Utilize strong Access Control Lists designed to allow for secure communications while preventing unauthorized access.
Consider two-factor authentication for any remote access and/or administrative users
Disable ALL IP ports not currently in use. Hackers look for unused IP ports that can be exploited to gain unauthorized access. Pay special attention to IP ports 5060 and 5080 on IP-PBXs, like Asterisk, Mitel, Polycom, Cisco, and Avaya.
User Management Tips for Securing Your Users (UAs, Handsets, Remote Users)
- Improve security through rate limiting login attempts. Never allow unlimited login attempts. Enable system lock-out functionality systems that only allow a finite number of attempts, typically three, to enter a password before being locked out.
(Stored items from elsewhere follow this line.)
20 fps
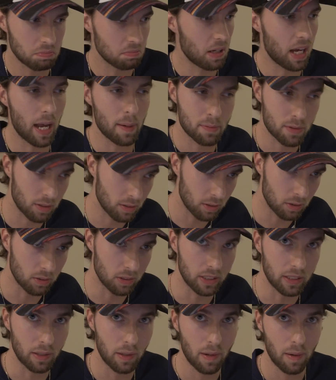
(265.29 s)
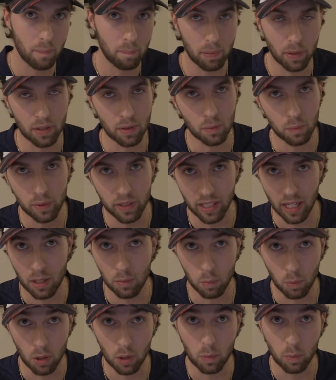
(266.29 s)
Absolutely. But we got to
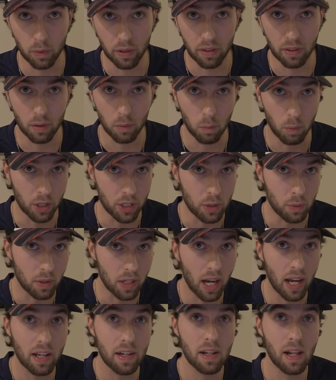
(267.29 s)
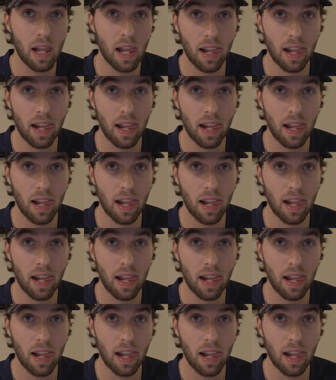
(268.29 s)
work with what you got.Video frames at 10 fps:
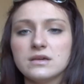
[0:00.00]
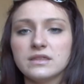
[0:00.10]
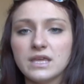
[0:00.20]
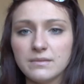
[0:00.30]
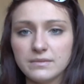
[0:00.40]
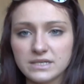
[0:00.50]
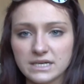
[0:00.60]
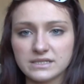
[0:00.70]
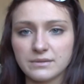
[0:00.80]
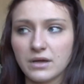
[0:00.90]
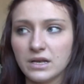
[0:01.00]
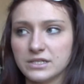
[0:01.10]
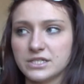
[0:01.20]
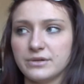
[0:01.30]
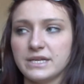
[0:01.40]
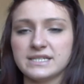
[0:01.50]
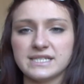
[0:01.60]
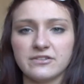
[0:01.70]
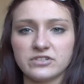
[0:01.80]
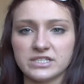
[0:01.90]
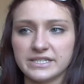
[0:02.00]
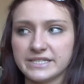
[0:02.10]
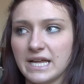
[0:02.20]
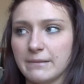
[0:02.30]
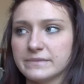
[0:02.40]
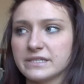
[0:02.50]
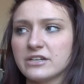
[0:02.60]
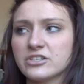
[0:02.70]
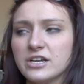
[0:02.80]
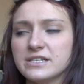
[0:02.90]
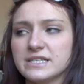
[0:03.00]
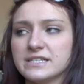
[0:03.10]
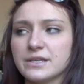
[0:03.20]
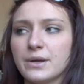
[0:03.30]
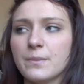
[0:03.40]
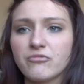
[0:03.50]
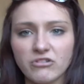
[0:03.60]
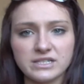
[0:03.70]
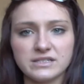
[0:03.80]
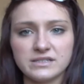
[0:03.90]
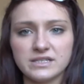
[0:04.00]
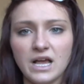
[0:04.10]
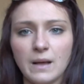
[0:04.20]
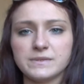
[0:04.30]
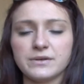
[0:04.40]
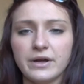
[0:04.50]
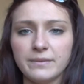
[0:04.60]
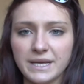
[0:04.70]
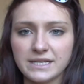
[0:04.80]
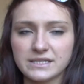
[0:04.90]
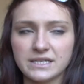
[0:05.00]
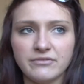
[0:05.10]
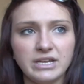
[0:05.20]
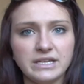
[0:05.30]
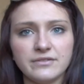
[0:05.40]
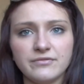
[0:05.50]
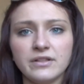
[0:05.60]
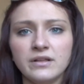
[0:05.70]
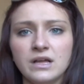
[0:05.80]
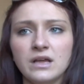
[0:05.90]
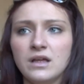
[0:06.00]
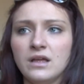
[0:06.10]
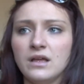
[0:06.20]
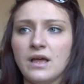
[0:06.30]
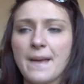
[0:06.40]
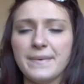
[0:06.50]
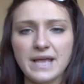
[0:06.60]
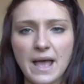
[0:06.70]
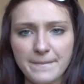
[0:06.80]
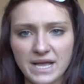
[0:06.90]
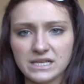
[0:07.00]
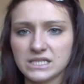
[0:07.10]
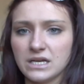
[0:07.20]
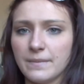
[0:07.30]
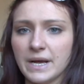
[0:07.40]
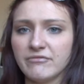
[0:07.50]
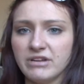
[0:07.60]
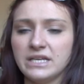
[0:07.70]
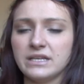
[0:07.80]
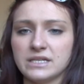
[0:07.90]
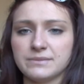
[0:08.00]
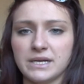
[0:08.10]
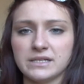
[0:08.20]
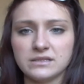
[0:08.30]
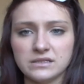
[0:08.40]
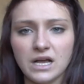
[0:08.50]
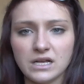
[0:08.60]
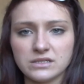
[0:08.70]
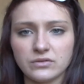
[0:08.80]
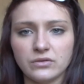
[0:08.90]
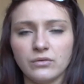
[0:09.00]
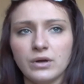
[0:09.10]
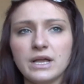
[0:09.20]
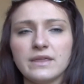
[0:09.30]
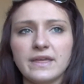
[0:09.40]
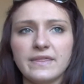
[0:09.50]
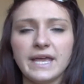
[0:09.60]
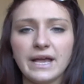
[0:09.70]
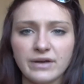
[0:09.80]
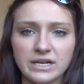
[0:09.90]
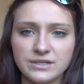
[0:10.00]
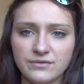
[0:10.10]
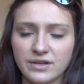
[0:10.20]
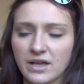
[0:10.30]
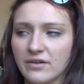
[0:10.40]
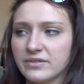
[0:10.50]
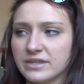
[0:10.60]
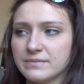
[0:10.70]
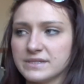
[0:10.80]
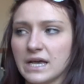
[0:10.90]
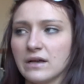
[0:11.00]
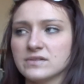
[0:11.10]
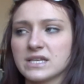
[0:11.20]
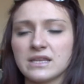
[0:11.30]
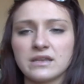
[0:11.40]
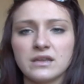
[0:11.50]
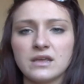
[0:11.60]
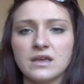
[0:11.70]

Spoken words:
The image has some colour to it instead of just the stamps. I chose this so it brightens it up, so it makes the reader feel a bit better about reading this person's article, that they have actually recovered themselves andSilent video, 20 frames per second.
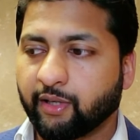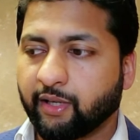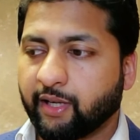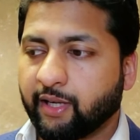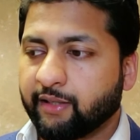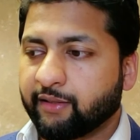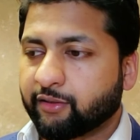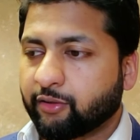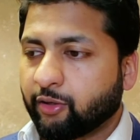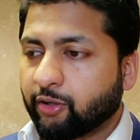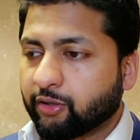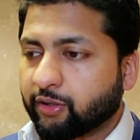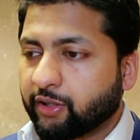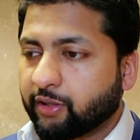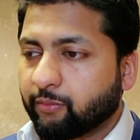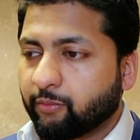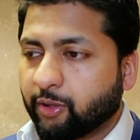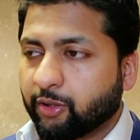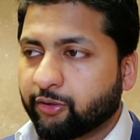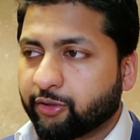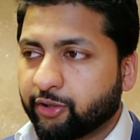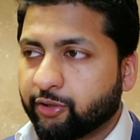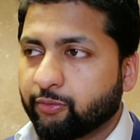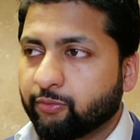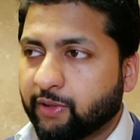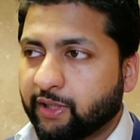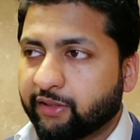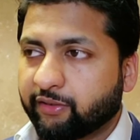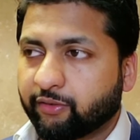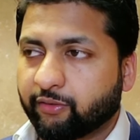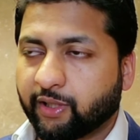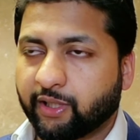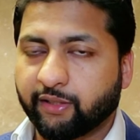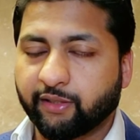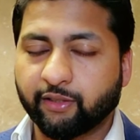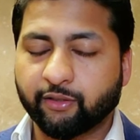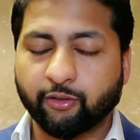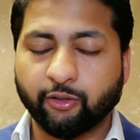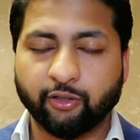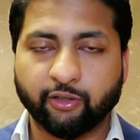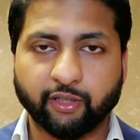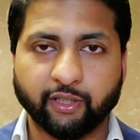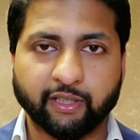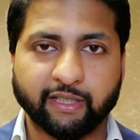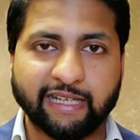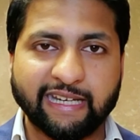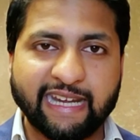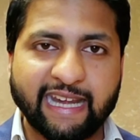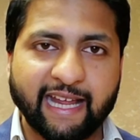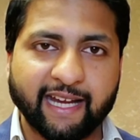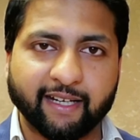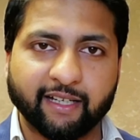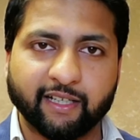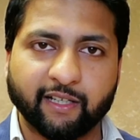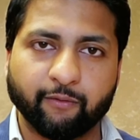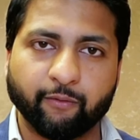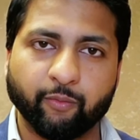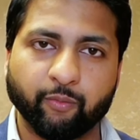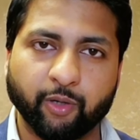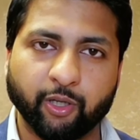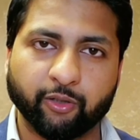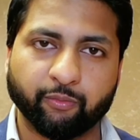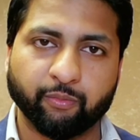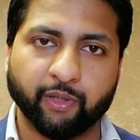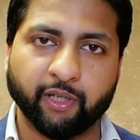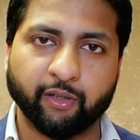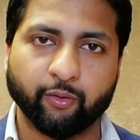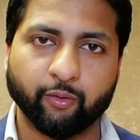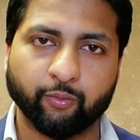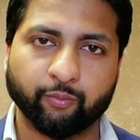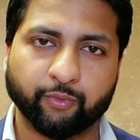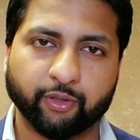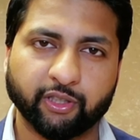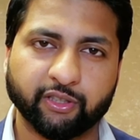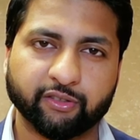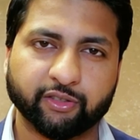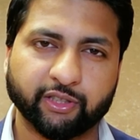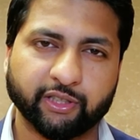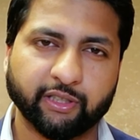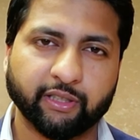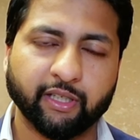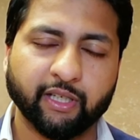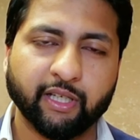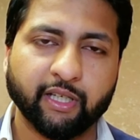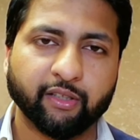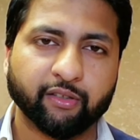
and talking about U S rather talking negative about my home country.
- Consider using multi-factor authentication for enhanced security.
- Monitor for and block account scanners
Look for unauthorized user agents (UAs) like “User-Agent: friendly-scanner” or UAs that are free and/or don’t match your authorized user’s systems. In a VoIP network environment, numerous unauthorized registration/attempts should be a significant red flag that your network and systems are being probed/scanned for vulnerabilities.
Block/filter traffic from suspicious IP addresses. You should filter, block or blacklist suspicious IP addresses (especially in high-risk countries), as they’re identified, so no traffic is allowed to enter your network from them.
Monitor for and disable or remove fake accounts and account sign-ups. Look for random email addresses (i.e., slijcg@emaildomain.com) or addresses and ZIP codes that don’t align. It’s not recommended to solely rely on third-party platforms or application stores to validate your new account sign-ups.
Most security products can flag and reduce the rate of incorrect authentication attempts. They can check for login and VoIP/SIP registration errors and stop brute force attacks against root passwords, injections of malicious traffic, and registration attempts of unauthorized peers with suspicious credentials.
General Best Practices for Working with Us
- Develop a Fraud-Contact distribution email address list. This will allow us to contact more than one person at your company about fraudulent events or behaviors. You’ll need to manage the distro list, as your staff changes.
- Update all “fraud” contacts every 6 months within your account and reach out to your Support Team to alert them that you made edits/changes.
- Any/All Fraud-Contact distribution lists provided to us should reach people that are authorized to make network decisions, such as blocking fraudulent traffic, disabling fraudulent international calling, and/or accepting “Fraud” charges, as spelled out in your Master Service Agreement - Contract.